Nie wolno odpuszczać w komentarzach :-(
To ja tu gnam po dyżurze i wpółślepa wyciskam mądrości (no, dobra czasem bredzę...:-)) to jakaś gratyfikacja mi się należy.
... tak więc marsz do komentowania ;-)
Doktorze ! ,aż POJAŚNIAŁO na bloogu od czułej gotowości bycia "wrogiem zastępczym".Jesteś kompletnie zrehabilitowany,pomimo nieobecności .Mam tylko jedną wątpliwość:od kiedy to "puszystośc"przekłada się na łagodność ?.Jakieś badania naukowe potwiedziły to ? Protestuję w imieniu prawie ! chudych !!!

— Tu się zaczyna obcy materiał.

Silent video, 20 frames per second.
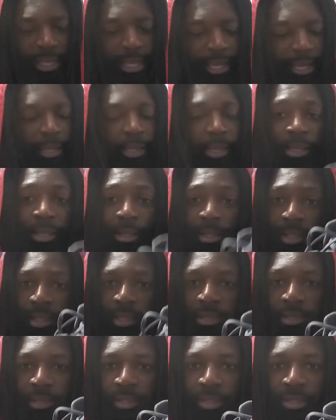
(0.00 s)
that.
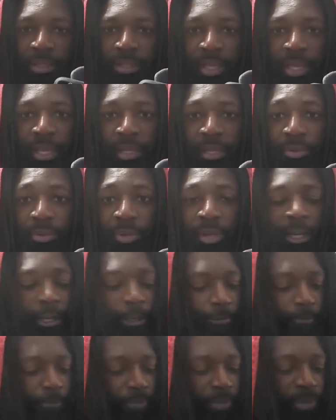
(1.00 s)
These are designed to
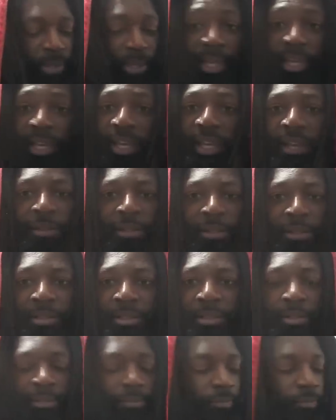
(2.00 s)
where they get
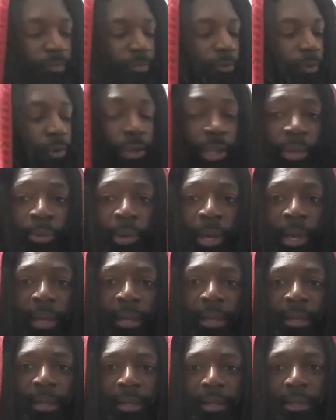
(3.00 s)
fully
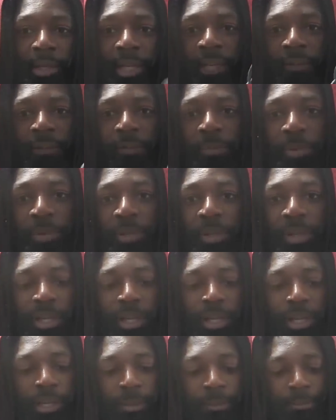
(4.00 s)
wet. You can even put
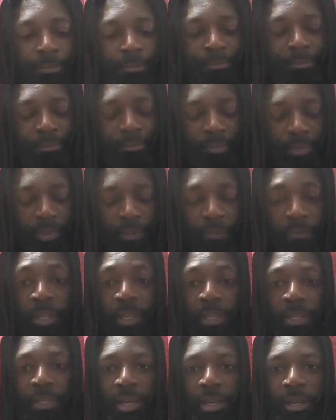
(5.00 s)

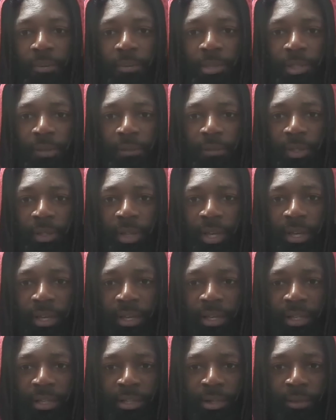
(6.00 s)
fins on them. So if you like
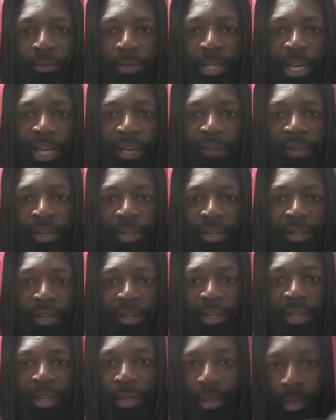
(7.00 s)
scuba diving and
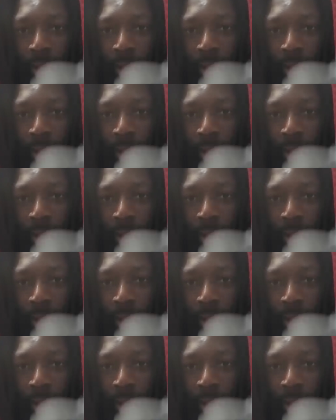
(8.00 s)
all that,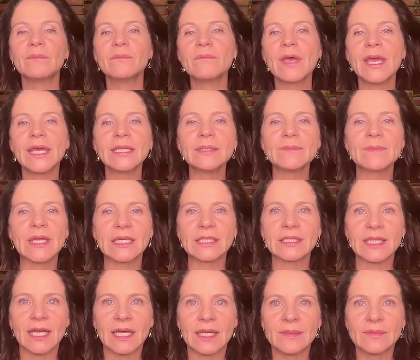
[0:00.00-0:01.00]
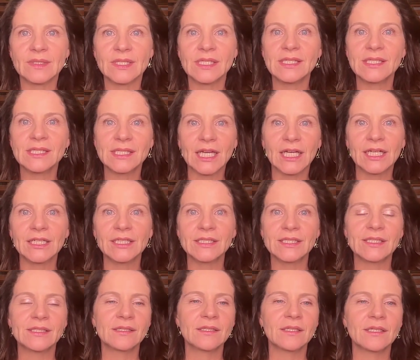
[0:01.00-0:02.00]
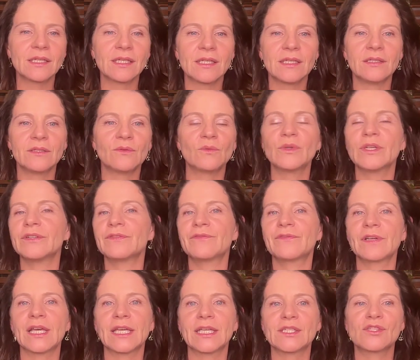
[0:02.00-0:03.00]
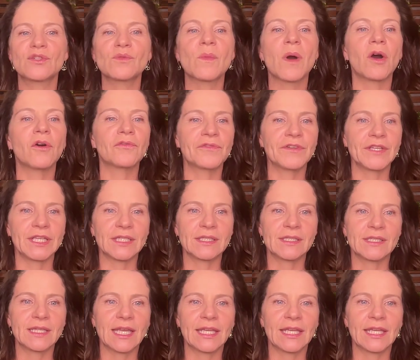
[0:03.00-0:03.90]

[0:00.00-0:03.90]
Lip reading: many times it starts with like small things.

Oby w osobistych problemach "starczyło Ci siły do walki"."ODWAGI!",powodzenia i wiecej czasu.
Jako posiadaczka pary ptaków w charakterze odgromników nie odważam się nastawać na ich gabaryty,bo by zeszły,a innego wyjścia nie szukam.W razie czego..worek u sufitu wystarczy. Nie utuli,ale zawsze coś...
DO KOMPLETU brakuje mi! tu tradycyjnie wściekłej Mościkowej szarży na Starego Doktora,lub Olenę, /zęby jadowe stracił,czy co ?/.Ja rozważę do której frakcji dołączyć,poziom cukru we krwi nie jest constans,of kors.